Very cool! We are definitely on the track to capturing those ghosts. We have a trail that they exist in the database. Let’s keep going and see where we can see them. You should note that there is an additional column in our result set that looks like it might be related to ghost records. We are going to leave the discovery of version_ghost_record_count as a homework experiment for you to perform. It is beyond the current scope of this article.
/* Use Fn_dblog to get Pages with Ghost Counts */ SELECT OPERATION,Context,[TRANSACTION ID],[Page ID] AS [FILE:PageIDHex],AllocUnitId,[Slot ID],PartitionId ,CONVERT(INT,CONVERT(VARBINARY,'0x' + RIGHT([Page ID], 8),1)) AS PageID FROM fn_dblog(null,null) fn WHERE CONTEXT = 'LCX_MARK_AS_GHOST';
Now this is getting exciting. We have stronger evidence in the log showing that these ghosts are hanging around in the database. Not only are they hanging around in the database, we can see which pages in the database on which they are trying to hide.
This is really solid information! fn_dblog is giving us just about everything we need in order to get those ghosts. It took a little bit of work since the log reports the page number in hex. Converting that to an integer page number is essential for us to look at the page (besides integer values are easier to interpret for most people). Now I can take that PageID and pass that number, for any of the records reported by fn_dblog, and pass it into yet another undocumented procedure known as DBCC Page.
When looking to use DBCC page, we can either look at the PFS Page and see more pages that have ghost record counts. Or we can take the results seen from the fn_dblog output and then look at the contents of the page and catch those ghosts. We will take a quick look at the PFS page first. Then we will take a look at an index page next. In this database that we have created, the PFS page will show several other pages that have ghost records on them. Due to the size (over 2 million pages), we only see index pages with ghost records in that result. If our database were smaller, we would quite possibly see data pages in our first PFS page of the database. Let’s see a sample from the first PFS in this database.
DBCC PAGE('Sandbox',1,1,3) WITH TABLERESULTS GO
We can follow that link from this point to page 126. Page 126 happens to be an index page similar to the following.

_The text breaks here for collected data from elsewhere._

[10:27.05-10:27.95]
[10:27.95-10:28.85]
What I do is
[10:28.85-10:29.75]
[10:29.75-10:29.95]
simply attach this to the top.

There are a couple of indicators that this is an index page. First being that when we run DBCC Page with a format of 3, we will see two result sets. The second result set will show statistics and index information. The second being in the image attached after the query. We will leave it as an exercise to you to see other ways to demonstrate that this is an index page.
DBCC PAGE('Sandbox',1,126,3) WITH TABLERESULTS GO
That is great, but we have more ghosts to find. Let’s look at a ghost on a data page. Randomly picking a PageID from that list that was output from fn_dblog, let’s see what DBCC Page will provide to us.

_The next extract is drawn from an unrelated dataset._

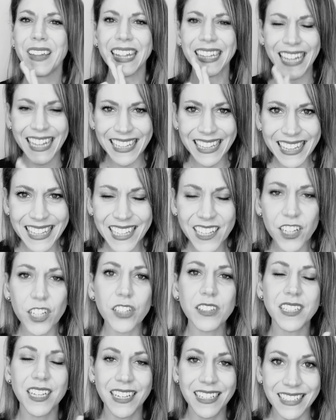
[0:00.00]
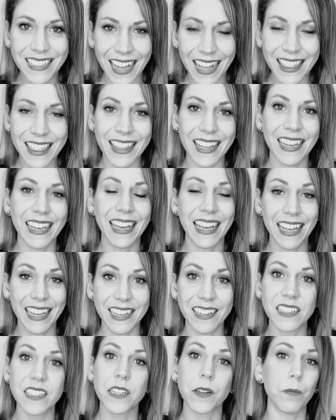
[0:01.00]
that little to nothing
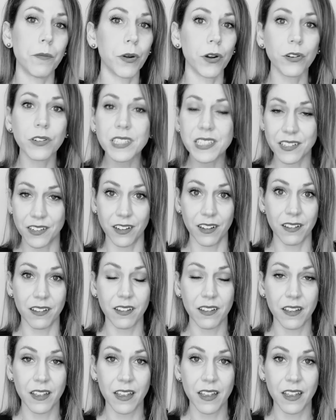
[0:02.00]
is personal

DBCC PAGE('Sandbox',1,1522936,3) WITH TABLERESULTS GO
Database Ghost Records Conclusion
Well, isn’t that just cool! We have trapped a bunch of ghosts and were even able to see them. This has been a fantastic deep dive into the crypts of the database. This is merely a scratch on the surface though. We hope this will encourage you to explore a bit and at least try one of the homework assignments we left behind in this article.
With all of that, we have a bit of cleanup to do. The cleanup comes in one of two methods. Method one involves manual labor. Method two involves our friendly little trace flag we already used. Since most DBAs prefer the automated mechanisms over manual, let’s just discuss method two for now. It is extremely effortless.
DBCC TRACEOFF (661, -1) GO
That will put the system back to the way it was when we started (and of course we trust that nobody did this on their prod box).